Under the SOS East program, the New England Wild Flower Society, North Carolina Botanical Garden, Mid-Atlantic Regional Seed Bank (part of the New York City Department of Parks and Recreation), Chicago Botanic Garden, and the Cape May Plant Materials Center, are collaborating to provide seed from native, locally adapted plants for restoration of sub-tidal habitats and dunes, wetlands, salt marshes, near-coastal freshwater habits, coastal forests, and inland rivers and streams. Much of the vegetation in these habitats was inundated by salt water, smothered sand, or washed out to sea during Hurricane Sandy.
During the next two years, SOS East will work directly with the Service, providing native seeds to supplement Hurricane Sandy habitat resiliency projects. In its first collection season, teams have made over 700 wild seed collections. Currently 28 federally funded Service Hurricane Sandy restoration projects from Maine to Virginia are using native plant materials gathered through SOS. Among these is the Hyde Pond Dam Removal on Whitford Brook in Mystic, Connecticut.
“Following dam removal, project partners will sow these seeds collected from local, native plants on bare soil to help hold the soils in place, preempt colonization by invasive, non-native plants, and provide habitat for pollinator insects, birds, and other wildlife,” says Service fish and wildlife biologist Lori Benoit.

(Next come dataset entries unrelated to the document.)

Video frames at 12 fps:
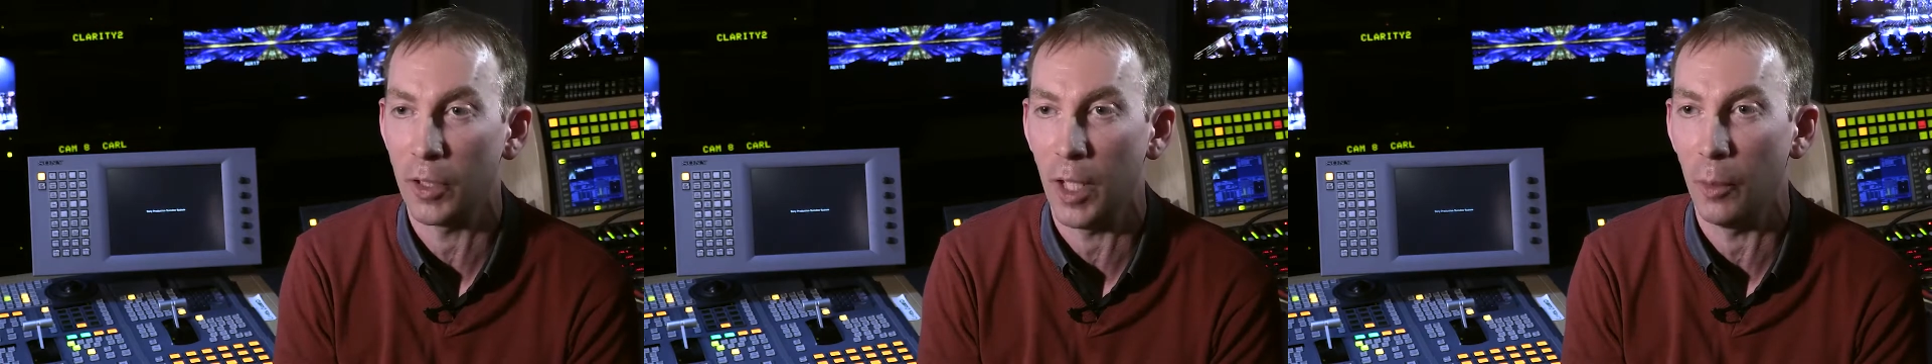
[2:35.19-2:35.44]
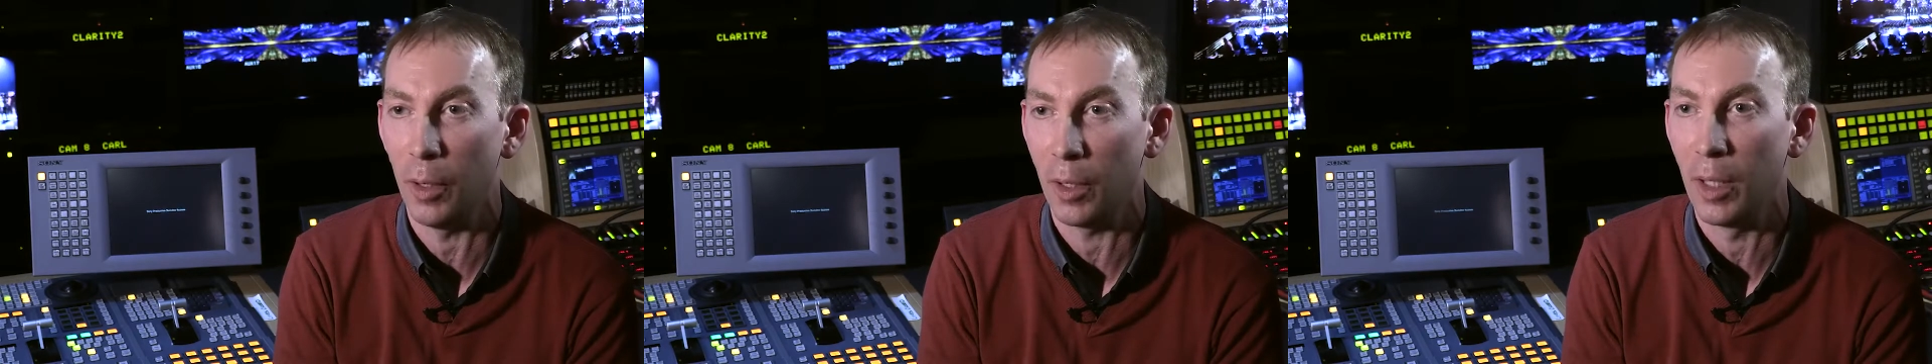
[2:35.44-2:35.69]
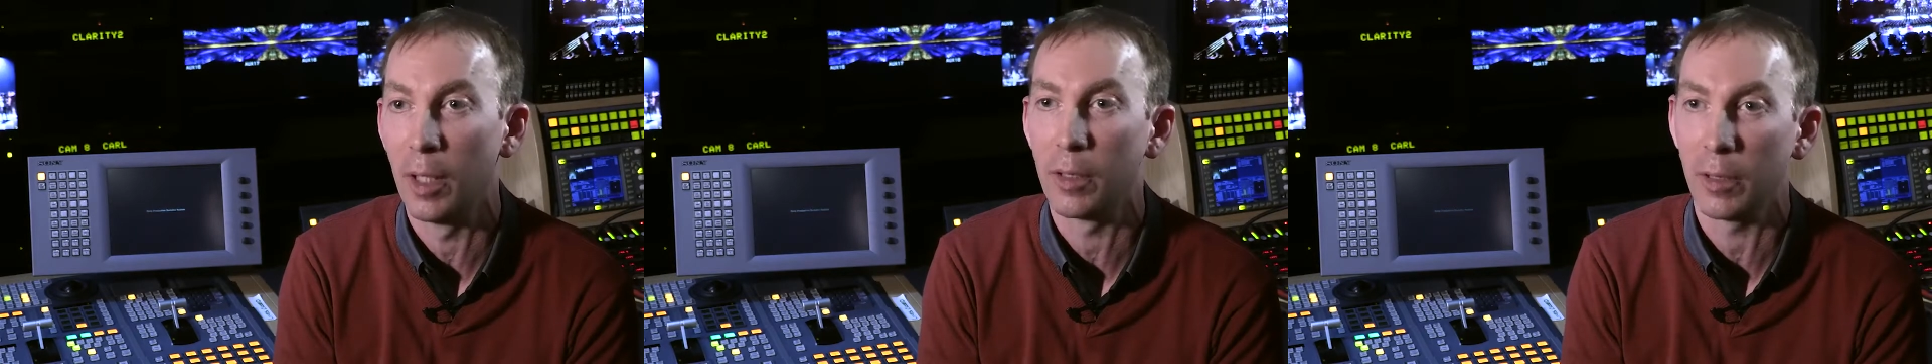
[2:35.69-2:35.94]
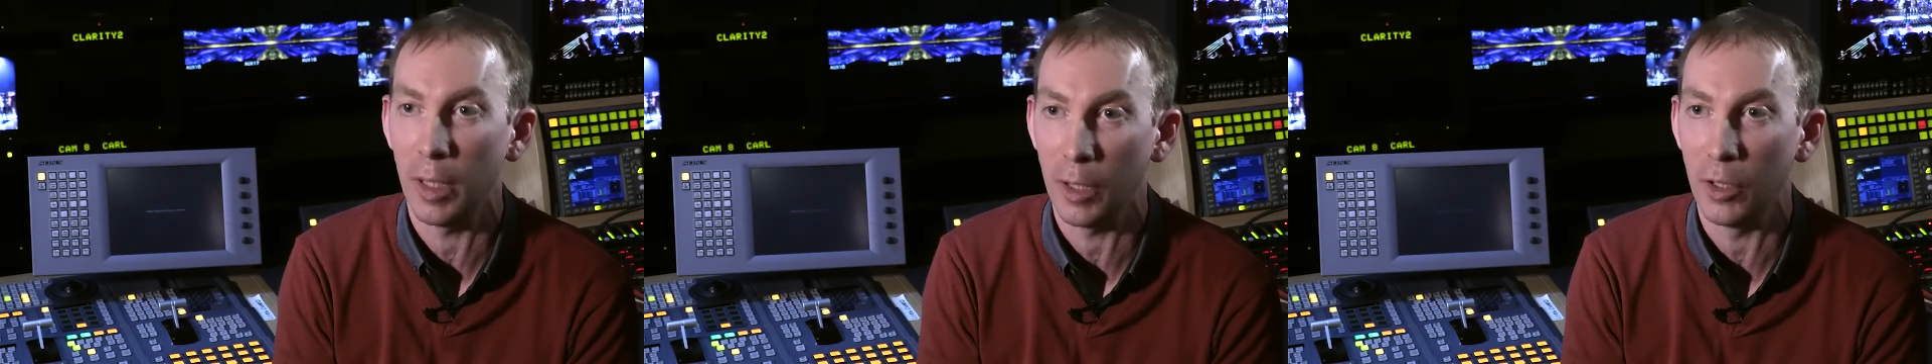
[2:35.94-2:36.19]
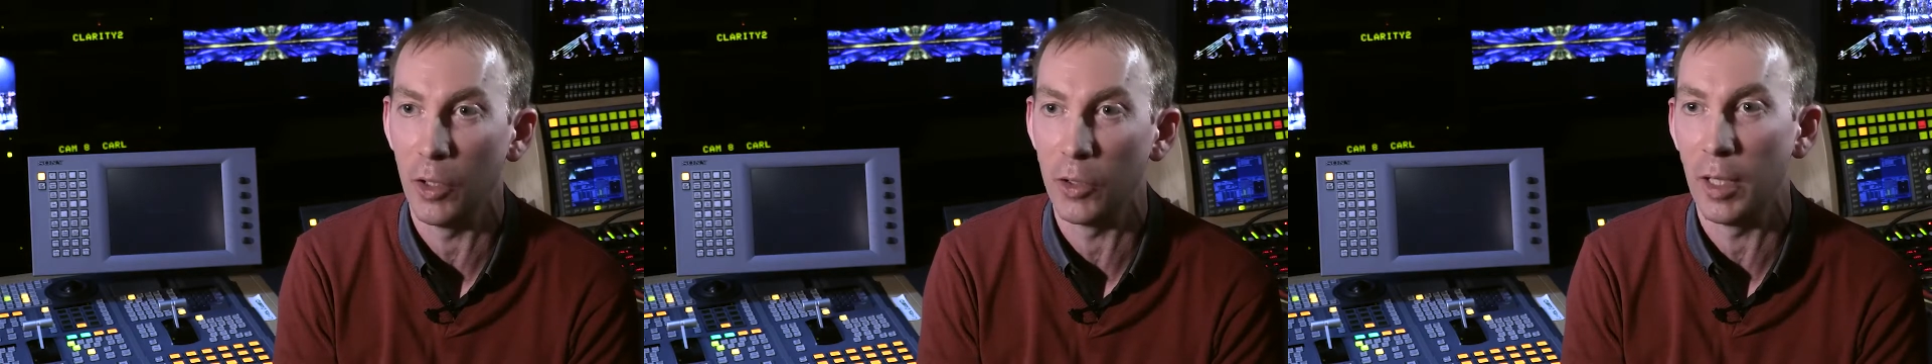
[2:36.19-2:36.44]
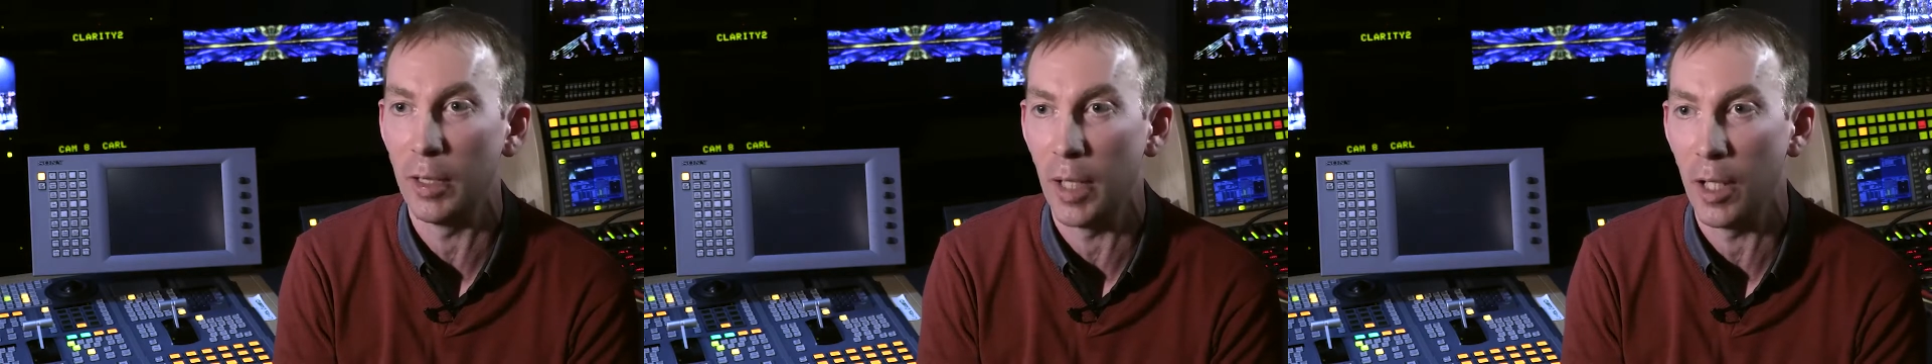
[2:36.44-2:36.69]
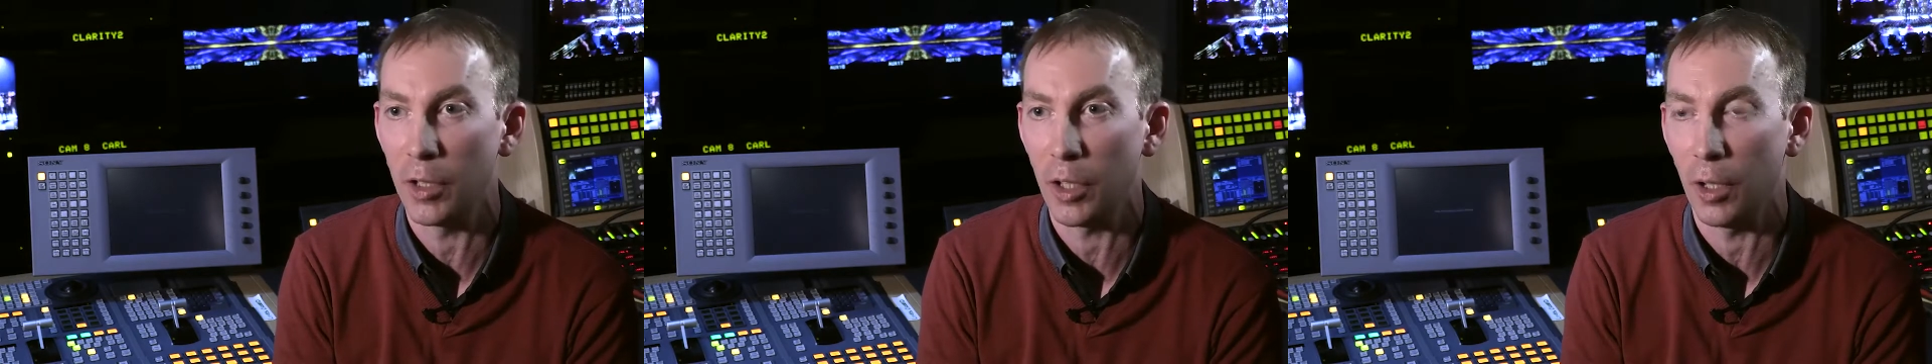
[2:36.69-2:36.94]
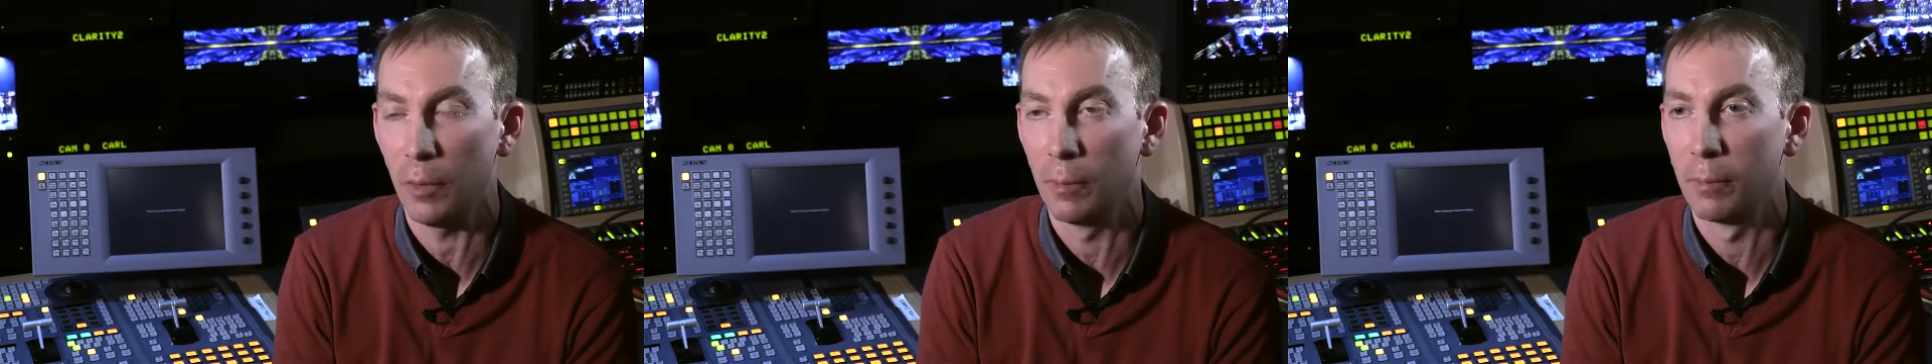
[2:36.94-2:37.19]
network so they can use it in their
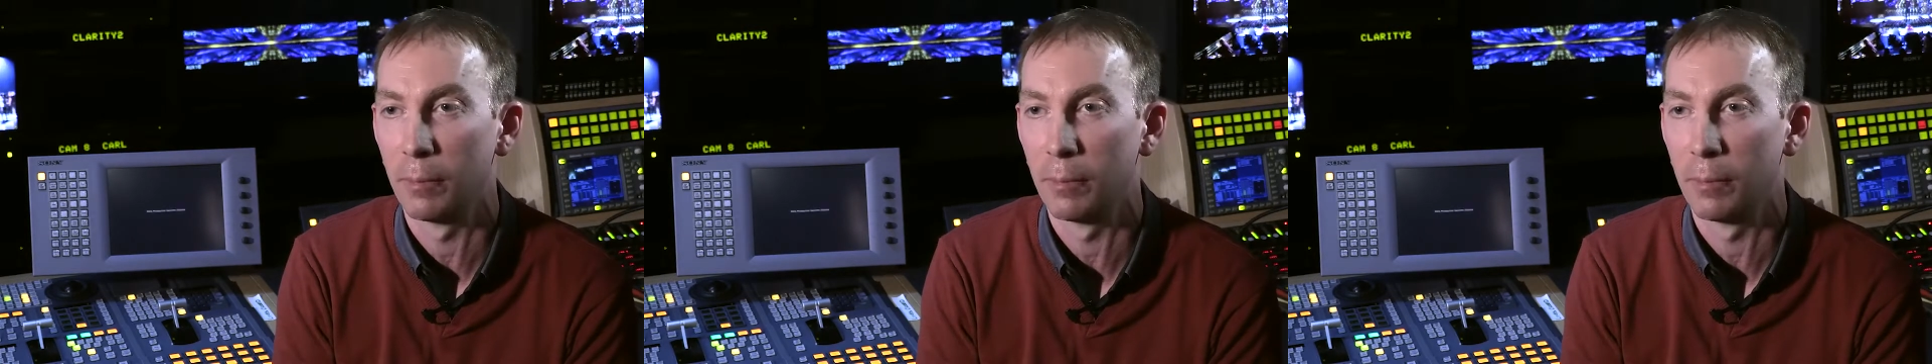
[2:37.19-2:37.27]
show.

Benoit says the New England Wild Flower Society will make a significant contribution to restoring the wetlands and forest surrounding the Hyde Pond Dam site.
Another Service project reaping the benefits of the SOS East project is salt marsh restoration and enhancement at Seatuck and Wertheim National Wildlife Refuges, and Lido Beach Wildlife Management Area in Long Island, N.Y. Collaborating with the Mid-Atlantic Regional Seed Bank (MARSB), project partners will sow native low and high salt marsh plant species.

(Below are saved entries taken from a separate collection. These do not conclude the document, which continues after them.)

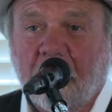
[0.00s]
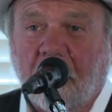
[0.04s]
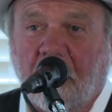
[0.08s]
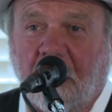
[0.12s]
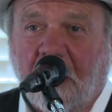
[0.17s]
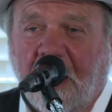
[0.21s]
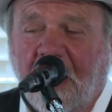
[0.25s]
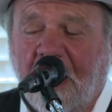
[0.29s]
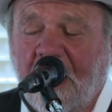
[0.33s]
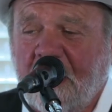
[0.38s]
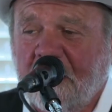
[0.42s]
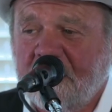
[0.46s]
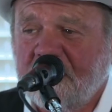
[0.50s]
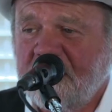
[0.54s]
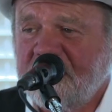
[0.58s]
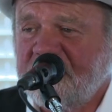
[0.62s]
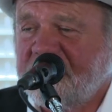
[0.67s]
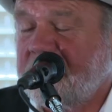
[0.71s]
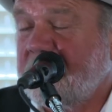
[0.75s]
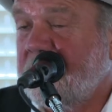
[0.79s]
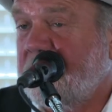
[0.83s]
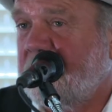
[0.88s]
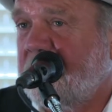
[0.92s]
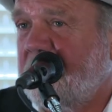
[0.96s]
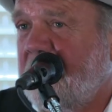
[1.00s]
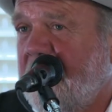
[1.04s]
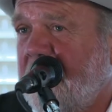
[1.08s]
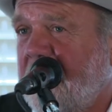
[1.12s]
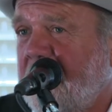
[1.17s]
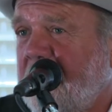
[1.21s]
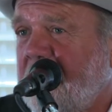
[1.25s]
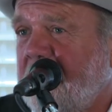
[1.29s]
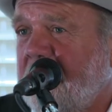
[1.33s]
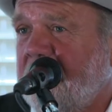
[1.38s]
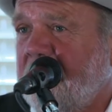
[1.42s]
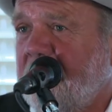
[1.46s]
I just sit
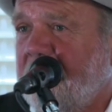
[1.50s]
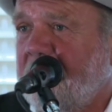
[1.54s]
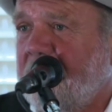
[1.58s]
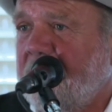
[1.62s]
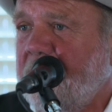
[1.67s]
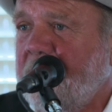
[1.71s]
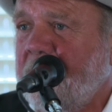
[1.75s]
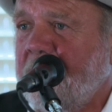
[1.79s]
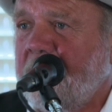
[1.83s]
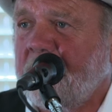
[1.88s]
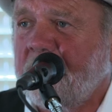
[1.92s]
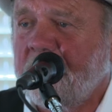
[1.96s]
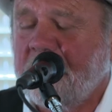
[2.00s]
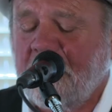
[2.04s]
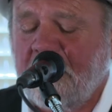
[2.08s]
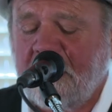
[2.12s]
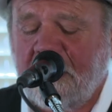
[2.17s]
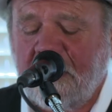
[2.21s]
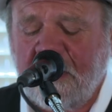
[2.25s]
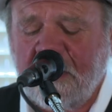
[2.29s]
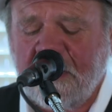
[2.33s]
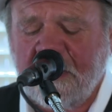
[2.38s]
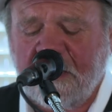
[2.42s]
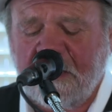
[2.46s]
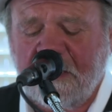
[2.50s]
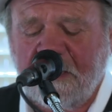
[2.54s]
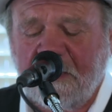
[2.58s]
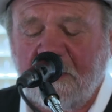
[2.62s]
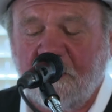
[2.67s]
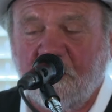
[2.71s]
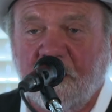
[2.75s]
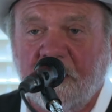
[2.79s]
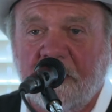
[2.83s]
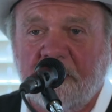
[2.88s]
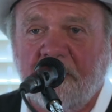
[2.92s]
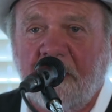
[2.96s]
around all day
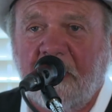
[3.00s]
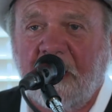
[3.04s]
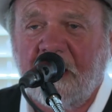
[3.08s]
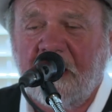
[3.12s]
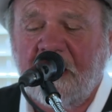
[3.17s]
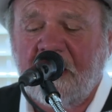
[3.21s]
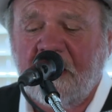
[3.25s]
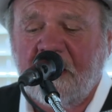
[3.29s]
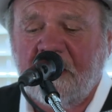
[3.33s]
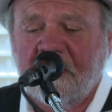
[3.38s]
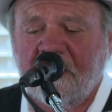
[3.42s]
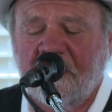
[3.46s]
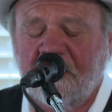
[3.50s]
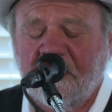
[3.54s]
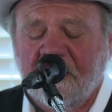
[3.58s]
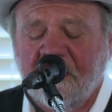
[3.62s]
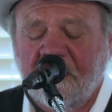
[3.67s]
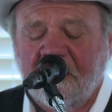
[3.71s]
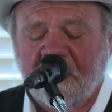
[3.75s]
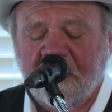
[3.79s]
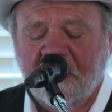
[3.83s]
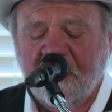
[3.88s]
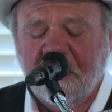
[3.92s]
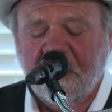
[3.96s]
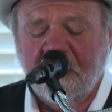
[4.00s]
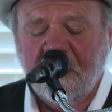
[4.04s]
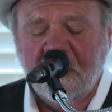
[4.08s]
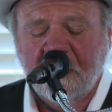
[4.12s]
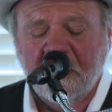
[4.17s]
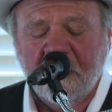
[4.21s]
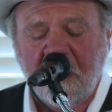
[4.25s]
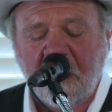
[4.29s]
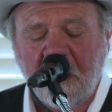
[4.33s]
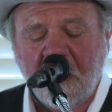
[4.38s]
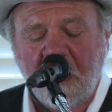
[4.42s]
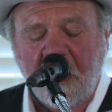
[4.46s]
with my
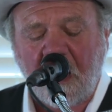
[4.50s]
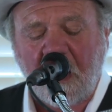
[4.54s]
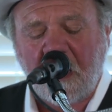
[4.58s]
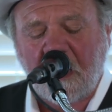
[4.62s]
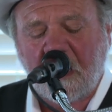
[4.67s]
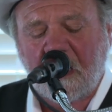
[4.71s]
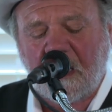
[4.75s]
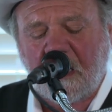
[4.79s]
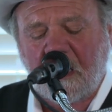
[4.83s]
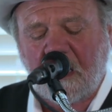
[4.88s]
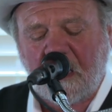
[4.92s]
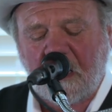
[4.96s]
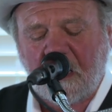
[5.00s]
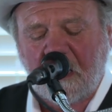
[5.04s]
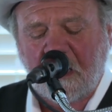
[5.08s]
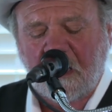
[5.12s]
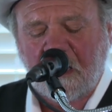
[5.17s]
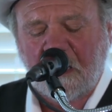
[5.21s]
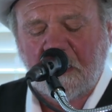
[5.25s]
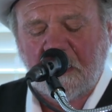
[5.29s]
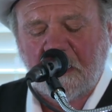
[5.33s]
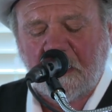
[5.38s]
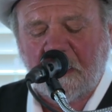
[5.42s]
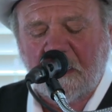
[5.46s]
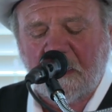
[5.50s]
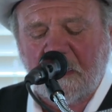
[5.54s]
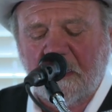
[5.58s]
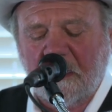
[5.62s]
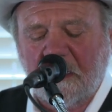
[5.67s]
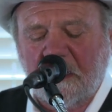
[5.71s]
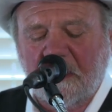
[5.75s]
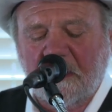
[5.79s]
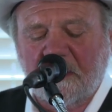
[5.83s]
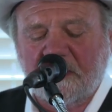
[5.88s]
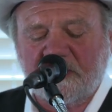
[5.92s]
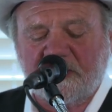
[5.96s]
honey,
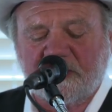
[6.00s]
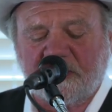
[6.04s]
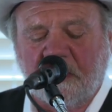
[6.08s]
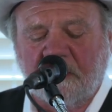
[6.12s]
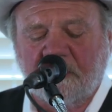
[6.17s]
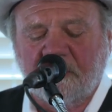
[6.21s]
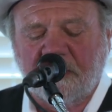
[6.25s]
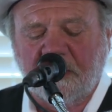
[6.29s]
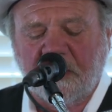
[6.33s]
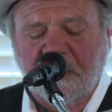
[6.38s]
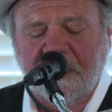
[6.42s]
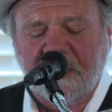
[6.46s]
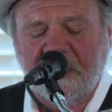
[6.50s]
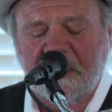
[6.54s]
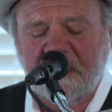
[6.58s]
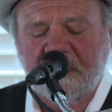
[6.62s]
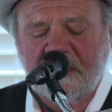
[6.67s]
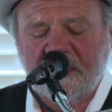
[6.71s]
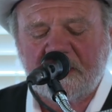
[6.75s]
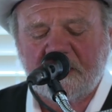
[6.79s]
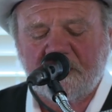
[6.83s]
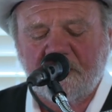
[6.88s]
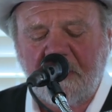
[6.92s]
someplace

In addition to benefiting coastal natural resources, SOS partners provide opportunities for recent college graduates to get involved in the program by hiring interns, through Chicago Botanic Garden’s Conservation Land Management Program, to help out with seed collection. These interns get the opportunity to venture out into the field in search for seed, often accessing remote coastal areas. A team of SOS interns in Delaware spent time collecting native seeds for many plants, including those that will be planted at Prime Hook National Wildlife Refuge as part of tidal marsh restoration. This is one example of intern participation in an SOS partner project, collecting native seeds that will help to ensure that the restoration plantings include local ecotypes, which can be important for plant survival and success.
“Using locally-collected seeds will give the new plants the best chance for success, as they will be well-adapted for local growing conditions,” says Bart Wilson, the Service’s marsh restoration coordinator at Prime Hook.
To date, SOS has accumulated more than 16,000 native seed collections in its national collection. Each seed has played its own role in bringing native species back to life in areas where their populations have been depleted. Acting as thousands of little building blocks, these seeds and the people who collect, distribute, and nourish them into living species are working together to impact ecosystems effected by Sandy as well as habitats all over the country.